#### What needs to be done:
Go through the records and transcribe them exactly, passing over any picture.
======== Supplied material
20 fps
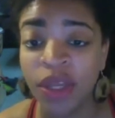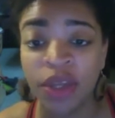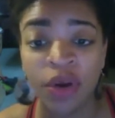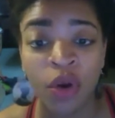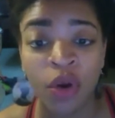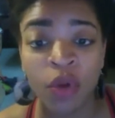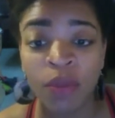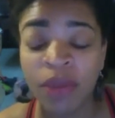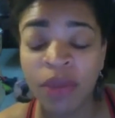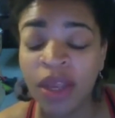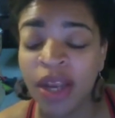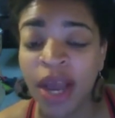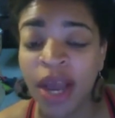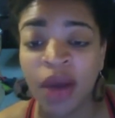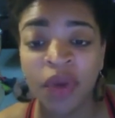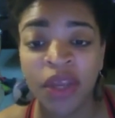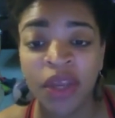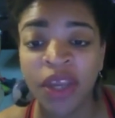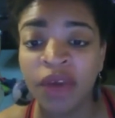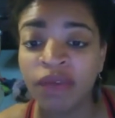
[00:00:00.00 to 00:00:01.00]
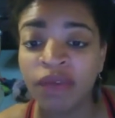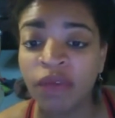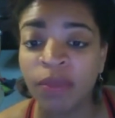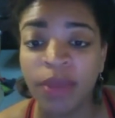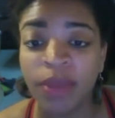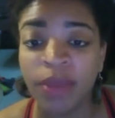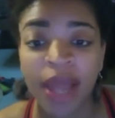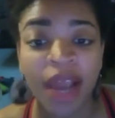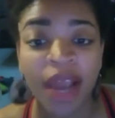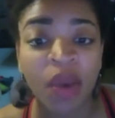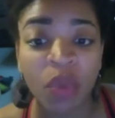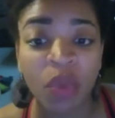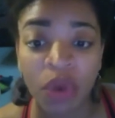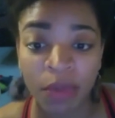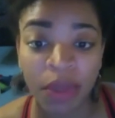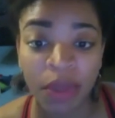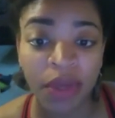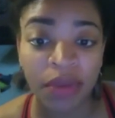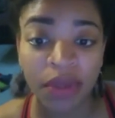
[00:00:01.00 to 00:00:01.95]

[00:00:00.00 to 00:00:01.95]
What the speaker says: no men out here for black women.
================
#### Result for this exercise:
20 fps
[00:00:00.00 to 00:00:01.00]
[00:00:01.00 to 00:00:01.95]

[00:00:00.00 to 00:00:01.95]
What the speaker says: no men out here for black women.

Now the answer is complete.